=== Section Start ===

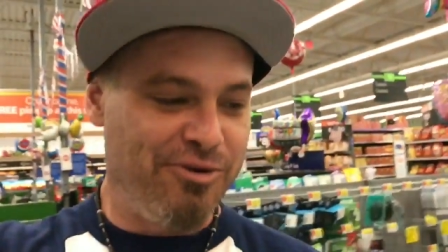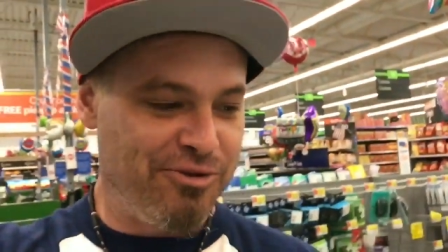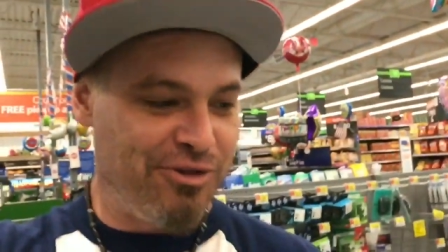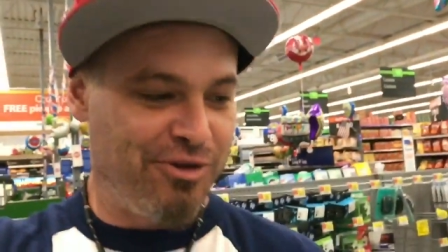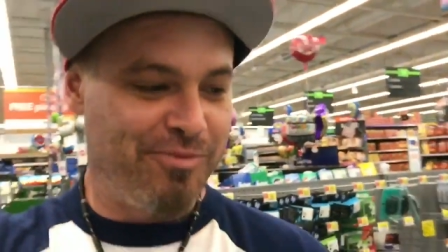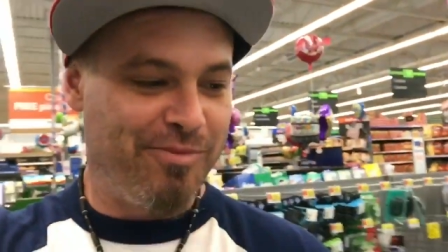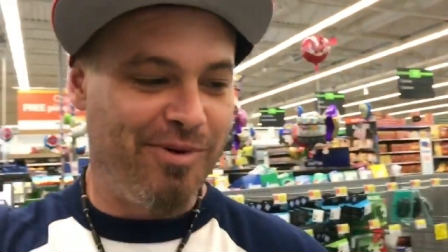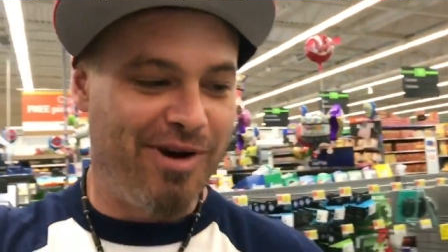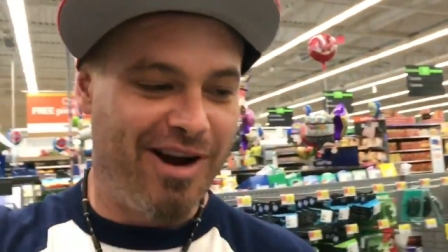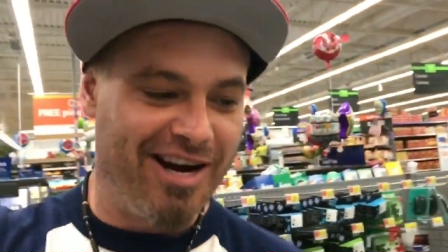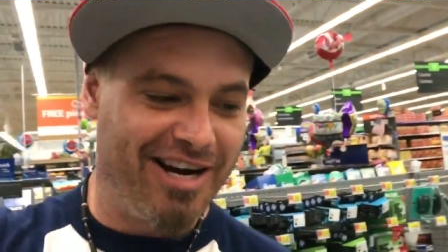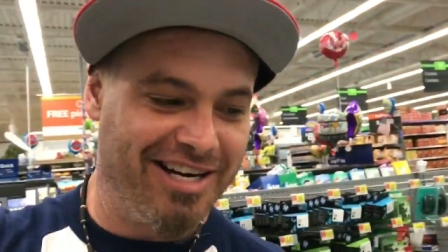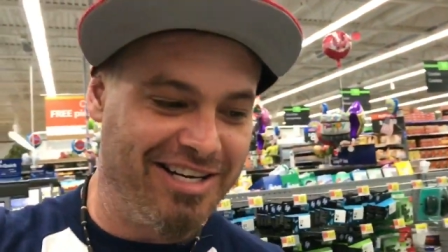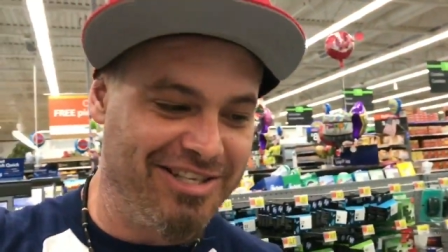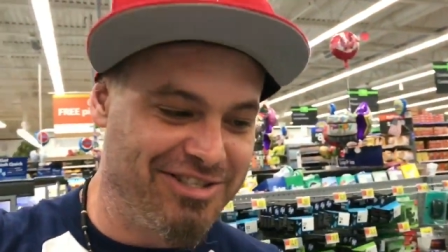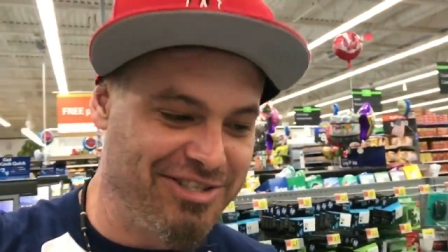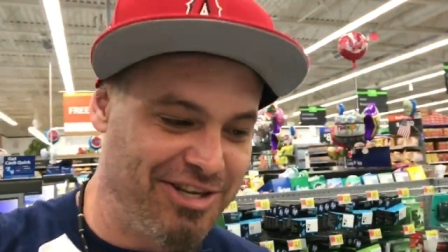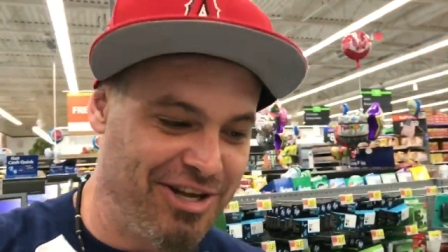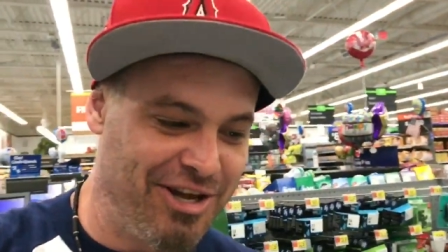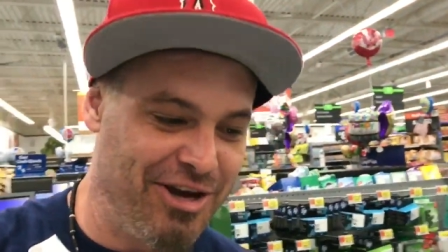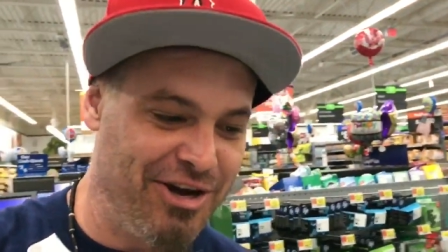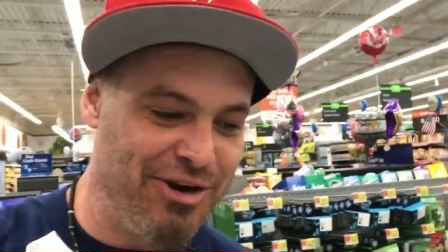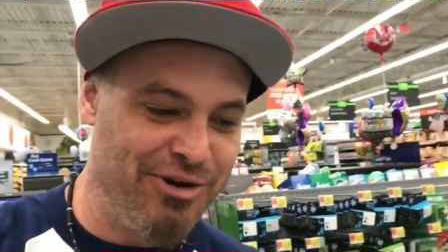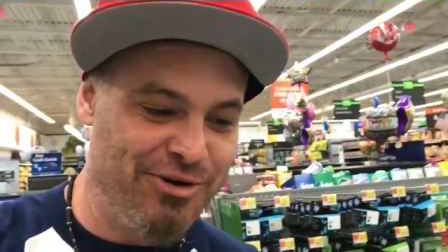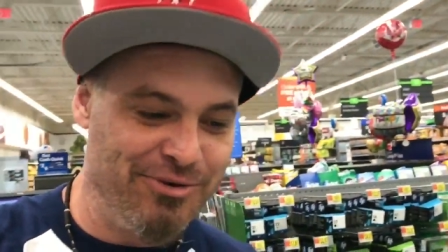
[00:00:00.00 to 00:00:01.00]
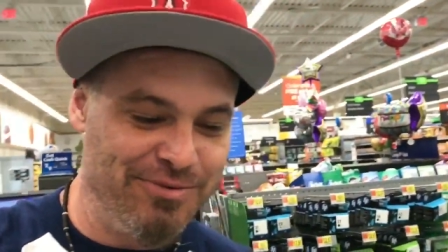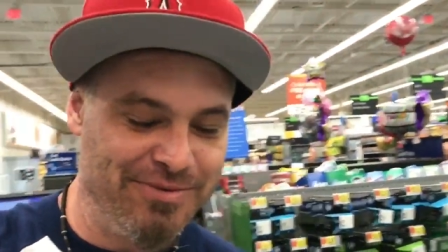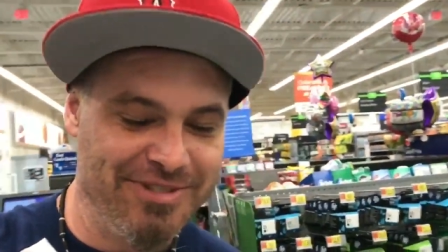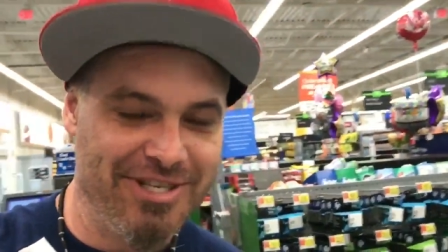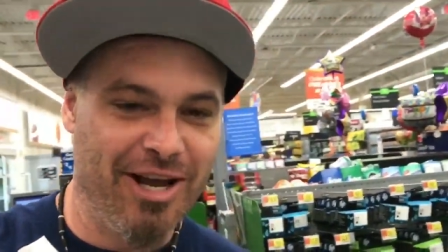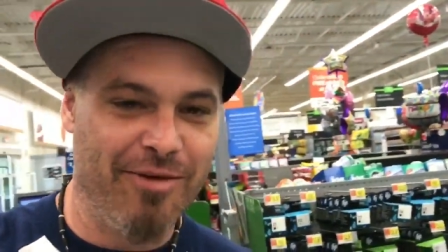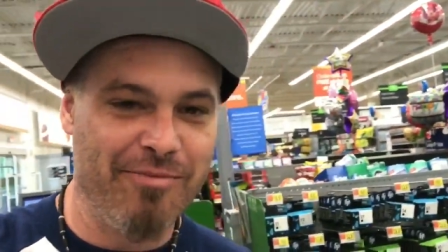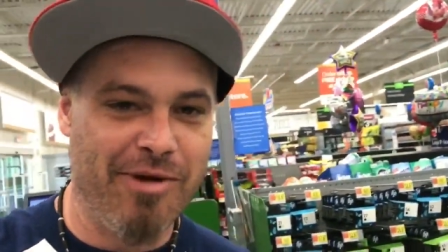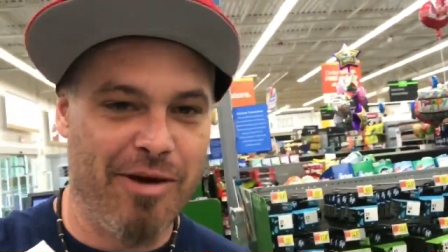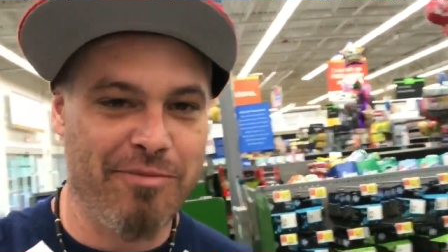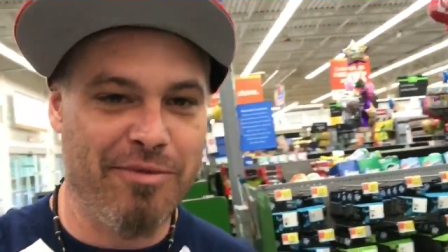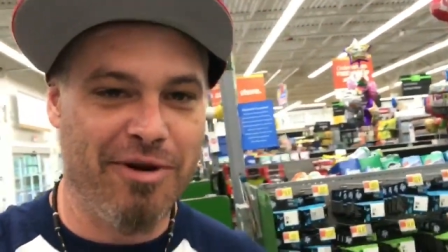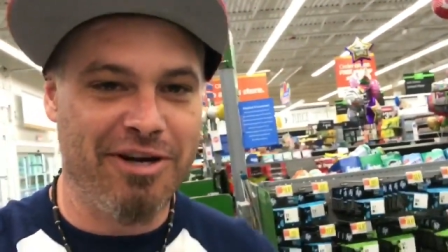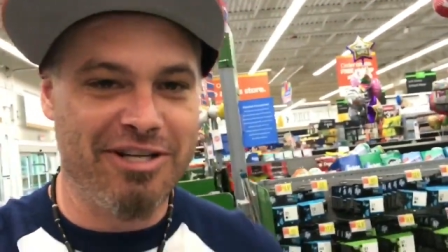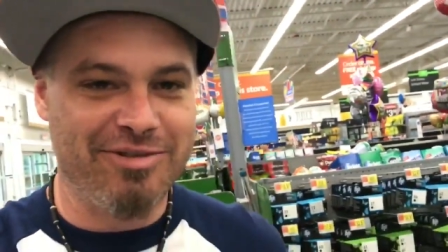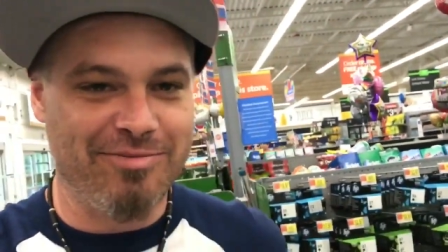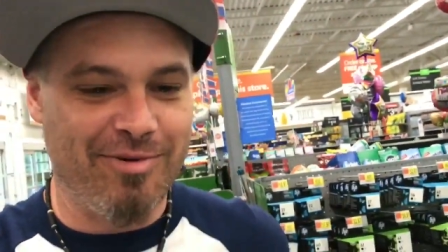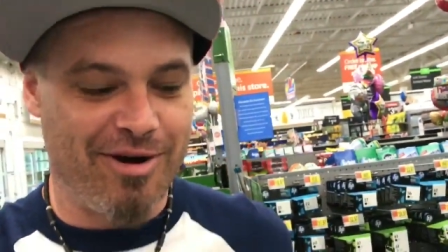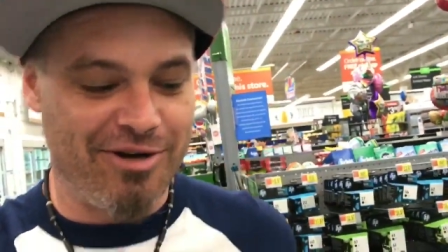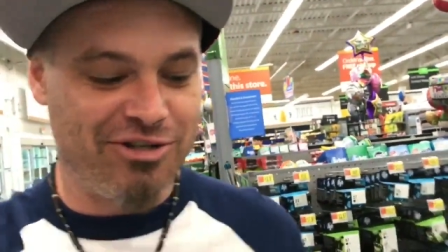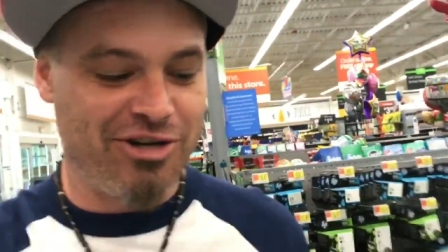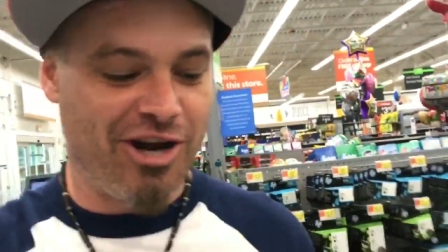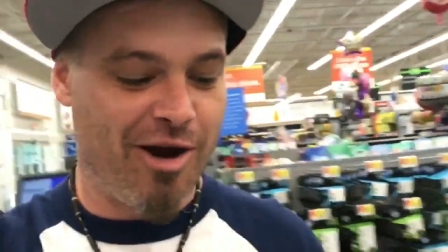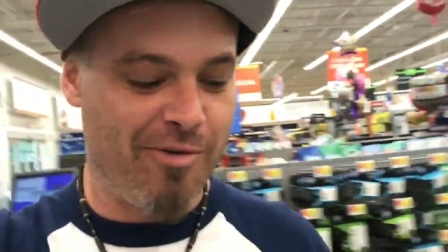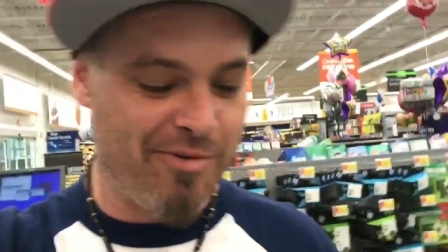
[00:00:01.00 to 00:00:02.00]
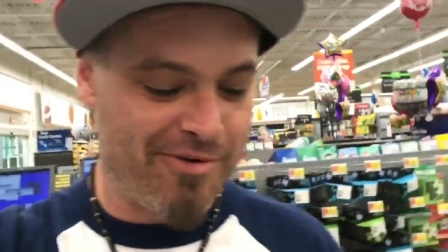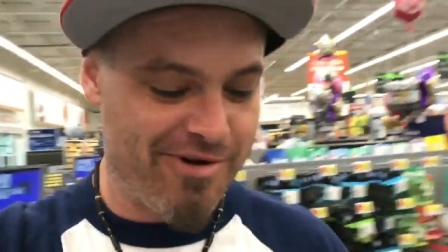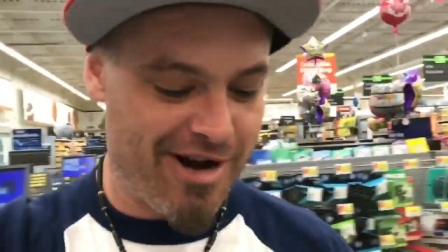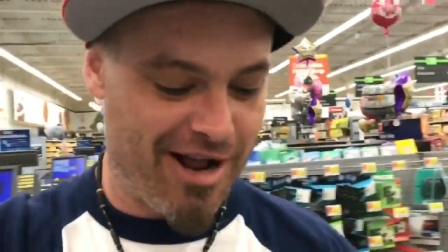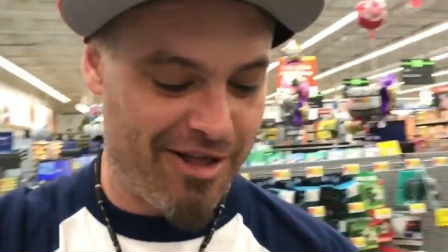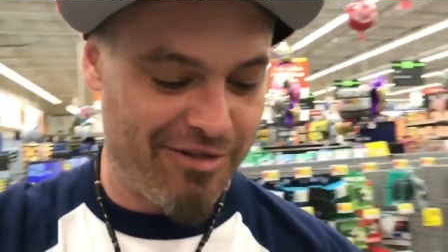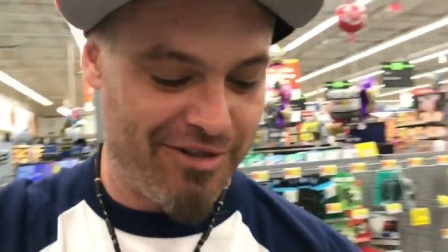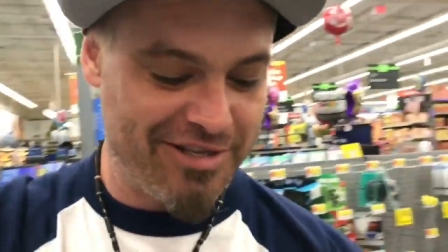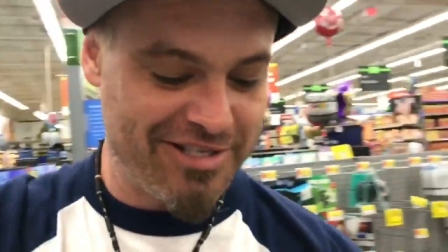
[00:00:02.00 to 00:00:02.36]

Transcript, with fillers: on the money. So tell me I'm not a smart shopper now.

=== Section End ===

* **Task to complete**
Please print all the lines above exactly as given and leave out every picture.

* **Completed exercise**
[00:00:00.00 to 00:00:01.00]
[00:00:01.00 to 00:00:02.00]
[00:00:02.00 to 00:00:02.36]

Transcript, with fillers: on the money. So tell me I'm not a smart shopper now.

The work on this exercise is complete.